Little Channel Mixer Tip – enhanced green grass

  • Load up an image with a lot of greenery.
  • Fire up the Channel Mixer. I don’t know where it is in Photoshop, but in the GIMP it’s in Filters->Colors->Channel Mixer.
  • Slide the green bar down a small bit and move the blue bar up a bit. Values of 100, -33, 47 worked for me.
  • Green grass looks much more vibrant and healthy!
I tried this on a portrait of the local camogie team.

Converting RAW files to Jpeg, Nautilus Style

Further to my previous attempts to convert RAW files to Jpeg, here’s a Nautilus script based on this script. How do you use it? The g-scripts FAQ has more, although in Ubuntu I had to copy the script into ~/.gnome2/nautilus-scripts/
This script uses “Zenity” to display a nice progress bar while the conversion takes place.

#!/bin/bash

(while [ $# -gt 0 ]; do
dcraw -c -a -n -h $1 | ppmtojpeg > `basename $1 cr2`jpg
echo $1
shift
done) | zenity --progress --pulsate --text "Converting RAW files to Jpeg"

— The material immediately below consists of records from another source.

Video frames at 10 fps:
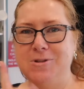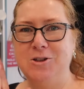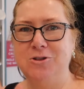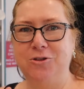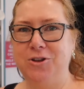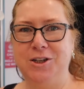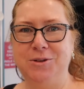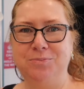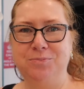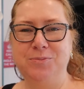It's not
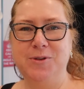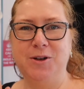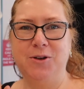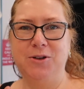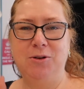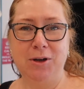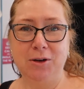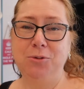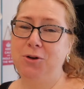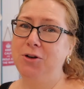there. So it's on my
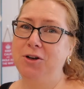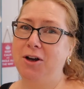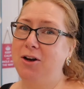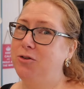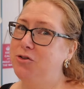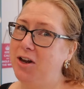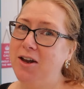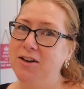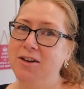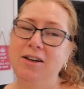computer, and I
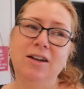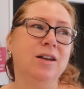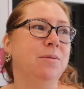shared it,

Converting RAW to Jpeg in Linux

Dcraw is an amazing open source app that decodes many RAW formats to a more usable format for computer manipulation. It’s used by many commercial programs including Google’s Picassa!
It outputs pnm files, but with a little command line magic it can be used to convert a directory of RAW files to Jpeg.
Canon cameras produce RAW files with the extension “.cr2” so:

for i in *.cr2; do dcraw -c -a -n -h $i | ppmtojpeg > `basename $i cr2`jpg; echo $i done; done

This produces low quality jpeg images alongside your RAW images which makes it useful when browsing the directory with a file manager that doesn’t understand RAW.
You could have the camera produce the low quality jpeg images but why sacrifice the space on your media card?
It goes without saying that this will work on any UNIX platform that Dcraw supports!